● Requirement: In your copy of the entries, please include no pictures and return every word exactly.

=== Begin Enclosure ===

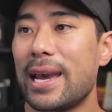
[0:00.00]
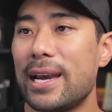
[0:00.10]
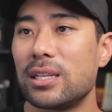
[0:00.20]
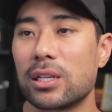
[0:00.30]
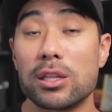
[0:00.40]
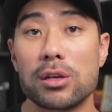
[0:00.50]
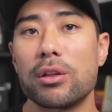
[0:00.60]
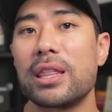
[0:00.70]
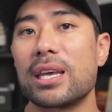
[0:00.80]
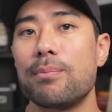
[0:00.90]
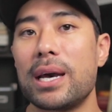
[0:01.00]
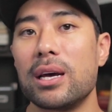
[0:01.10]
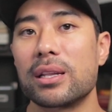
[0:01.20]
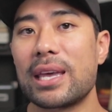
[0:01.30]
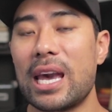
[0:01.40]
And the good thing
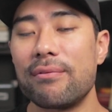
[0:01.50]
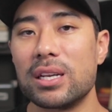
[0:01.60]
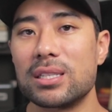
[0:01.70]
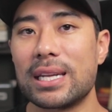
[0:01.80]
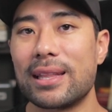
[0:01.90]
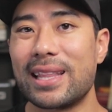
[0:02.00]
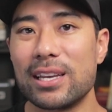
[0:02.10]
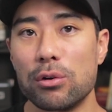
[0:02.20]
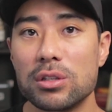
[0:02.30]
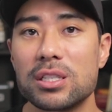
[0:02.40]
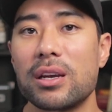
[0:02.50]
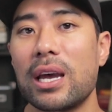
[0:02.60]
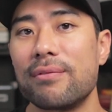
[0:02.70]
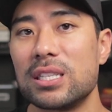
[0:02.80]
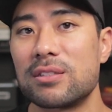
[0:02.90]
about Canva is that they also
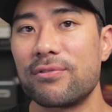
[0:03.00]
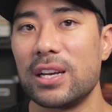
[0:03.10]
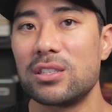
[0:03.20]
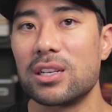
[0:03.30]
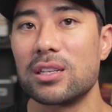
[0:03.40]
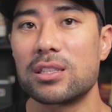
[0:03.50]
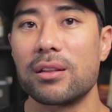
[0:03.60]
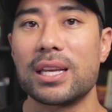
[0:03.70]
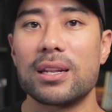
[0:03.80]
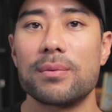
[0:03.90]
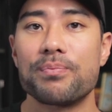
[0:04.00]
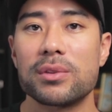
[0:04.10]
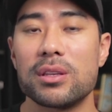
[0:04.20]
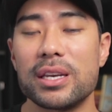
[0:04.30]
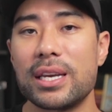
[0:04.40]
have this feature. So then
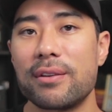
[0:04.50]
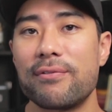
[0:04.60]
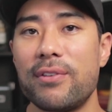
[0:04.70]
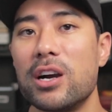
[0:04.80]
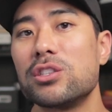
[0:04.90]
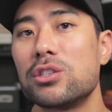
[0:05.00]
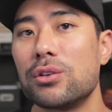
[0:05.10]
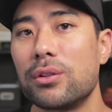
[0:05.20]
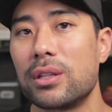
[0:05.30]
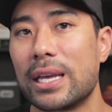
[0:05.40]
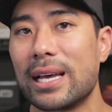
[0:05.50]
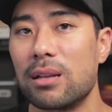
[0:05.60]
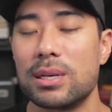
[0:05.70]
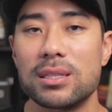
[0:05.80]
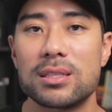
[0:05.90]
you can fine tune
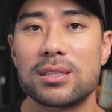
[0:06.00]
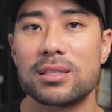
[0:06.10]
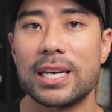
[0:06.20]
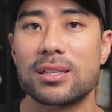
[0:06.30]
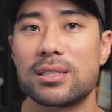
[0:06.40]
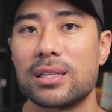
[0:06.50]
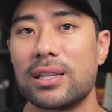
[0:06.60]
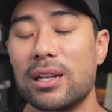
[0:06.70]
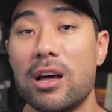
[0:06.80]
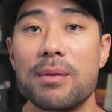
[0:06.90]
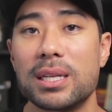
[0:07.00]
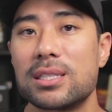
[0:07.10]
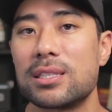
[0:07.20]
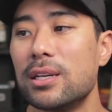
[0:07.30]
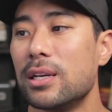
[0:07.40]
elements, texts, and
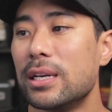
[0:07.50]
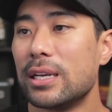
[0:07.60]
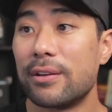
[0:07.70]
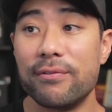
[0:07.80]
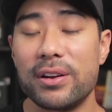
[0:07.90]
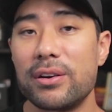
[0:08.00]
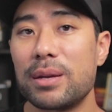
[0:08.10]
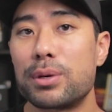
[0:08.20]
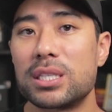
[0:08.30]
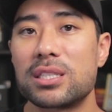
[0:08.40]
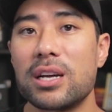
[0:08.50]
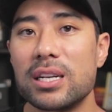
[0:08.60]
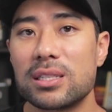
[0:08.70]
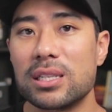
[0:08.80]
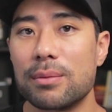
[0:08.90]
alignments very
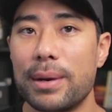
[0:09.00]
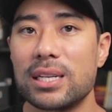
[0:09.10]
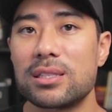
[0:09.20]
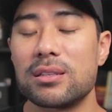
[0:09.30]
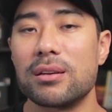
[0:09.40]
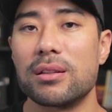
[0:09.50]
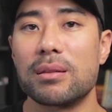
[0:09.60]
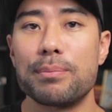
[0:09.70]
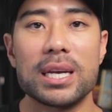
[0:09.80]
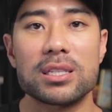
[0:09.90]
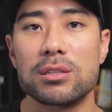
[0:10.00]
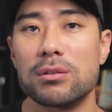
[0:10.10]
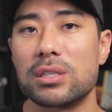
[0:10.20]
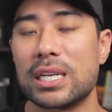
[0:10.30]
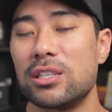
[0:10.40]
precisely based on
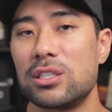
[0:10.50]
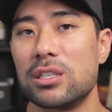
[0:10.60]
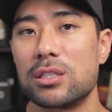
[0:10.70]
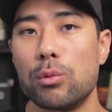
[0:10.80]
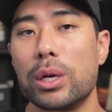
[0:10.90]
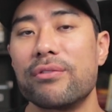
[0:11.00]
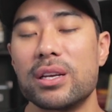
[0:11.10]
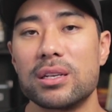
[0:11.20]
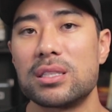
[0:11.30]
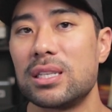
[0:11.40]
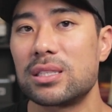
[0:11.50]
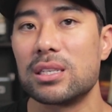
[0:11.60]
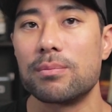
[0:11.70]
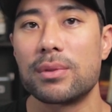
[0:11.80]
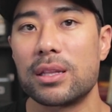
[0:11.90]
pixels, inches, or whatever
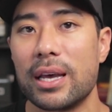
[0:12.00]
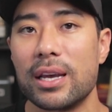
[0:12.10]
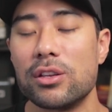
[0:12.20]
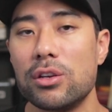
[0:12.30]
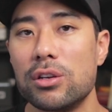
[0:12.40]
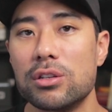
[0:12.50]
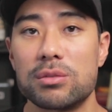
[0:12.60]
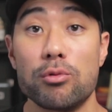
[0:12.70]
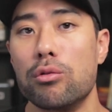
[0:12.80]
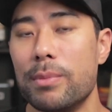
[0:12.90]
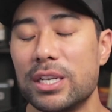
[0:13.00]
system that you use, or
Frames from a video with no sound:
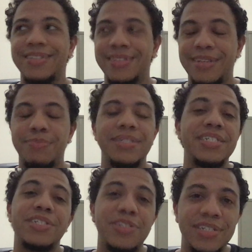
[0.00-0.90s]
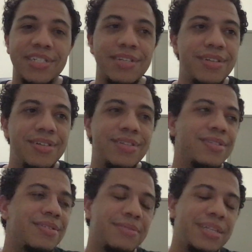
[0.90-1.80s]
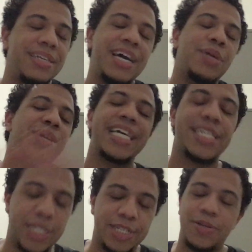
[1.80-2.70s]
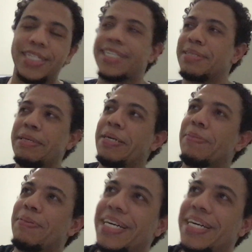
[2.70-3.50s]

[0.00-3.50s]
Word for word: their business is just. I don't want to get to this whole thing, but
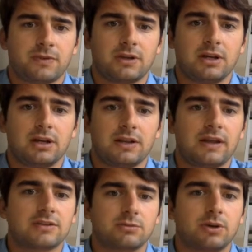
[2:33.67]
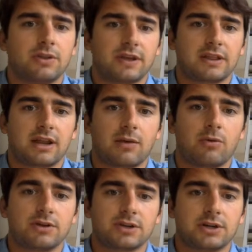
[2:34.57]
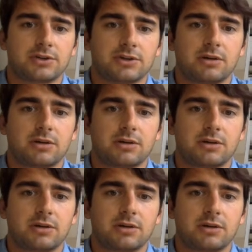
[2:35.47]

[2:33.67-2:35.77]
and that's one thing that I was altering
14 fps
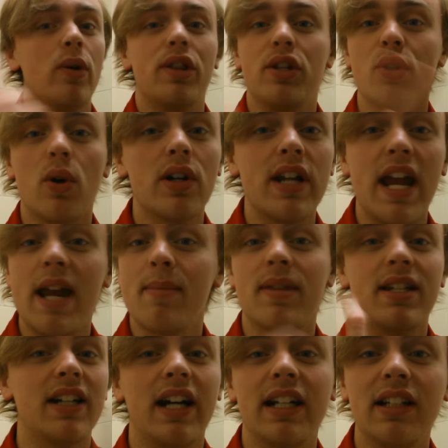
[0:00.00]
with your name, the
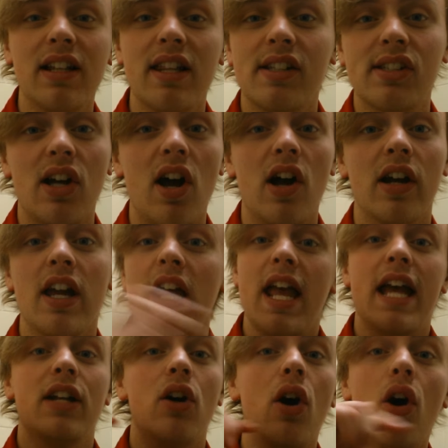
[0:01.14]
title of the song,
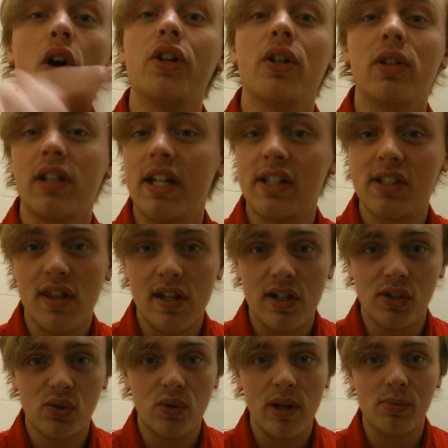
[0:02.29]
and all your links in the
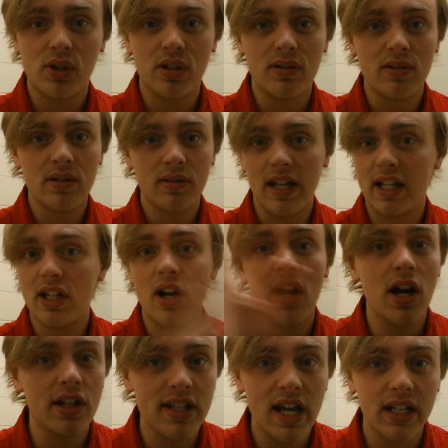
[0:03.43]
description, like
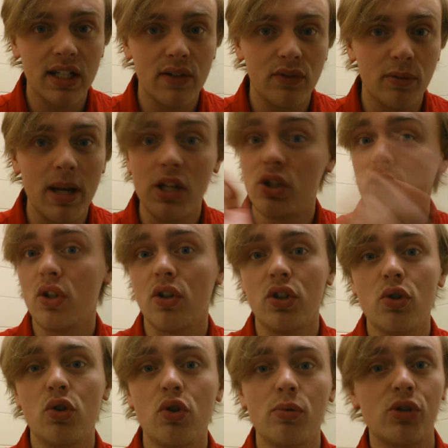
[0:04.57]
contact information, your
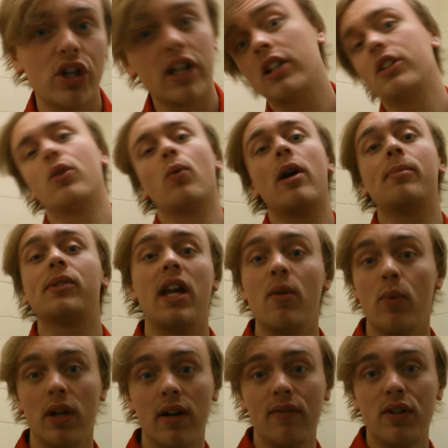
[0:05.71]
YouTube channel, your website,
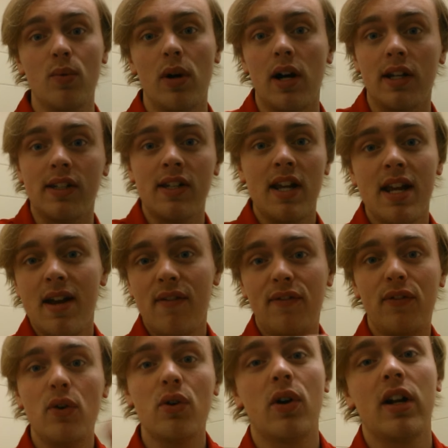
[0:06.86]
whatever you want.
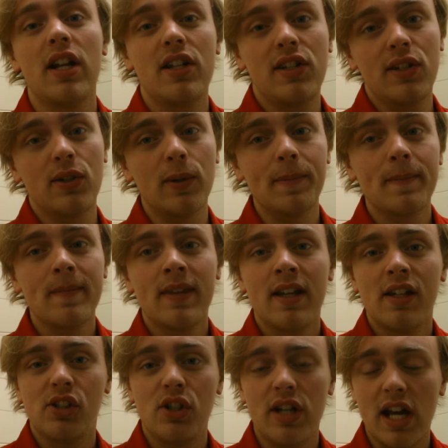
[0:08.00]
Full credit to you.
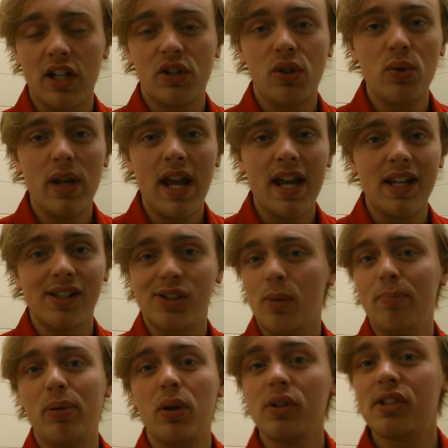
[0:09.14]
So you got 2 days,
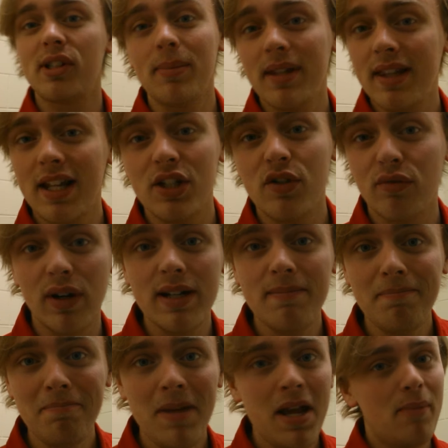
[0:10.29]
so pull something that you've
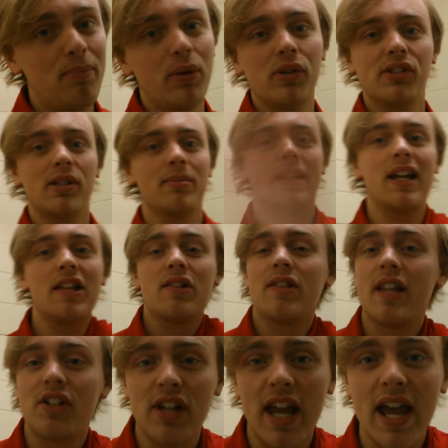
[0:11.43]
written, pull something together
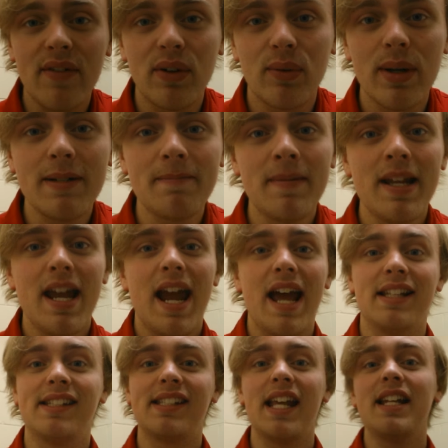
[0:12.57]
that you haven't written,
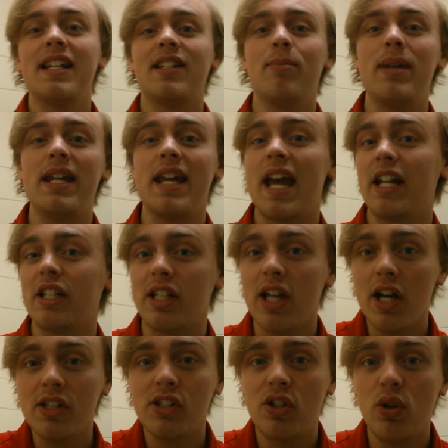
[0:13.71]
and send it to me at
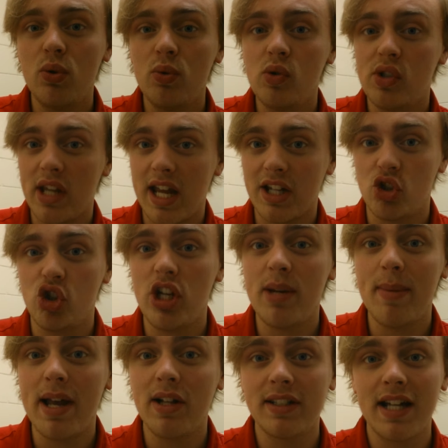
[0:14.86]

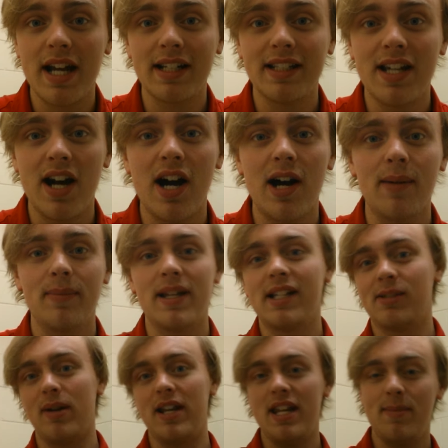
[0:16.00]
gustoonz@gmail.com.
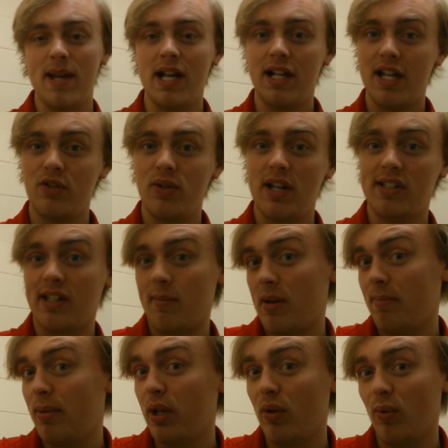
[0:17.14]
That's my email address, and I'm
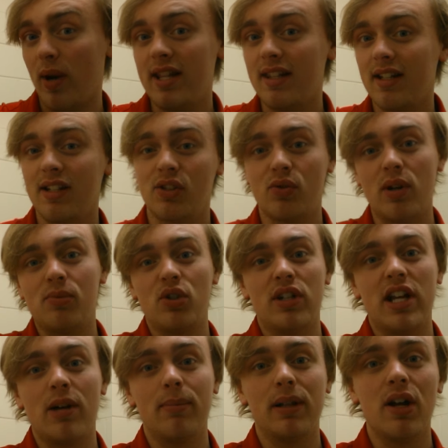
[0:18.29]
going to put it right in the description
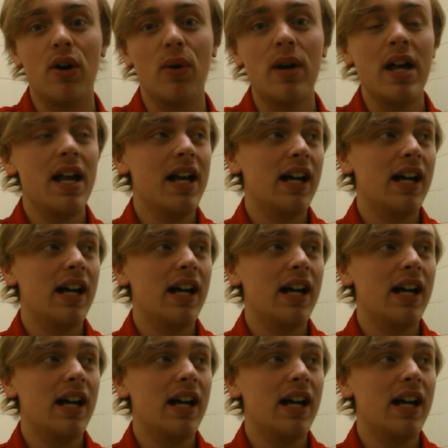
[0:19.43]
down below.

=== End Enclosure ===

● Exercise solution:
[0:00.00]
[0:00.10]
[0:00.20]
[0:00.30]
[0:00.40]
[0:00.50]
[0:00.60]
[0:00.70]
[0:00.80]
[0:00.90]
[0:01.00]
[0:01.10]
[0:01.20]
[0:01.30]
[0:01.40]
And the good thing
[0:01.50]
[0:01.60]
[0:01.70]
[0:01.80]
[0:01.90]
[0:02.00]
[0:02.10]
[0:02.20]
[0:02.30]
[0:02.40]
[0:02.50]
[0:02.60]
[0:02.70]
[0:02.80]
[0:02.90]
about Canva is that they also
[0:03.00]
[0:03.10]
[0:03.20]
[0:03.30]
[0:03.40]
[0:03.50]
[0:03.60]
[0:03.70]
[0:03.80]
[0:03.90]
[0:04.00]
[0:04.10]
[0:04.20]
[0:04.30]
[0:04.40]
have this feature. So then
[0:04.50]
[0:04.60]
[0:04.70]
[0:04.80]
[0:04.90]
[0:05.00]
[0:05.10]
[0:05.20]
[0:05.30]
[0:05.40]
[0:05.50]
[0:05.60]
[0:05.70]
[0:05.80]
[0:05.90]
you can fine tune
[0:06.00]
[0:06.10]
[0:06.20]
[0:06.30]
[0:06.40]
[0:06.50]
[0:06.60]
[0:06.70]
[0:06.80]
[0:06.90]
[0:07.00]
[0:07.10]
[0:07.20]
[0:07.30]
[0:07.40]
elements, texts, and
[0:07.50]
[0:07.60]
[0:07.70]
[0:07.80]
[0:07.90]
[0:08.00]
[0:08.10]
[0:08.20]
[0:08.30]
[0:08.40]
[0:08.50]
[0:08.60]
[0:08.70]
[0:08.80]
[0:08.90]
alignments very
[0:09.00]
[0:09.10]
[0:09.20]
[0:09.30]
[0:09.40]
[0:09.50]
[0:09.60]
[0:09.70]
[0:09.80]
[0:09.90]
[0:10.00]
[0:10.10]
[0:10.20]
[0:10.30]
[0:10.40]
precisely based on
[0:10.50]
[0:10.60]
[0:10.70]
[0:10.80]
[0:10.90]
[0:11.00]
[0:11.10]
[0:11.20]
[0:11.30]
[0:11.40]
[0:11.50]
[0:11.60]
[0:11.70]
[0:11.80]
[0:11.90]
pixels, inches, or whatever
[0:12.00]
[0:12.10]
[0:12.20]
[0:12.30]
[0:12.40]
[0:12.50]
[0:12.60]
[0:12.70]
[0:12.80]
[0:12.90]
[0:13.00]
system that you use, or
Frames from a video with no sound:
[0.00-0.90s]
[0.90-1.80s]
[1.80-2.70s]
[2.70-3.50s]

[0.00-3.50s]
Word for word: their business is just. I don't want to get to this whole thing, but
[2:33.67]
[2:34.57]
[2:35.47]

[2:33.67-2:35.77]
and that's one thing that I was altering
14 fps
[0:00.00]
with your name, the
[0:01.14]
title of the song,
[0:02.29]
and all your links in the
[0:03.43]
description, like
[0:04.57]
contact information, your
[0:05.71]
YouTube channel, your website,
[0:06.86]
whatever you want.
[0:08.00]
Full credit to you.
[0:09.14]
So you got 2 days,
[0:10.29]
so pull something that you've
[0:11.43]
written, pull something together
[0:12.57]
that you haven't written,
[0:13.71]
and send it to me at
[0:14.86]

[0:16.00]
gustoonz@gmail.com.
[0:17.14]
That's my email address, and I'm
[0:18.29]
going to put it right in the description
[0:19.43]
down below.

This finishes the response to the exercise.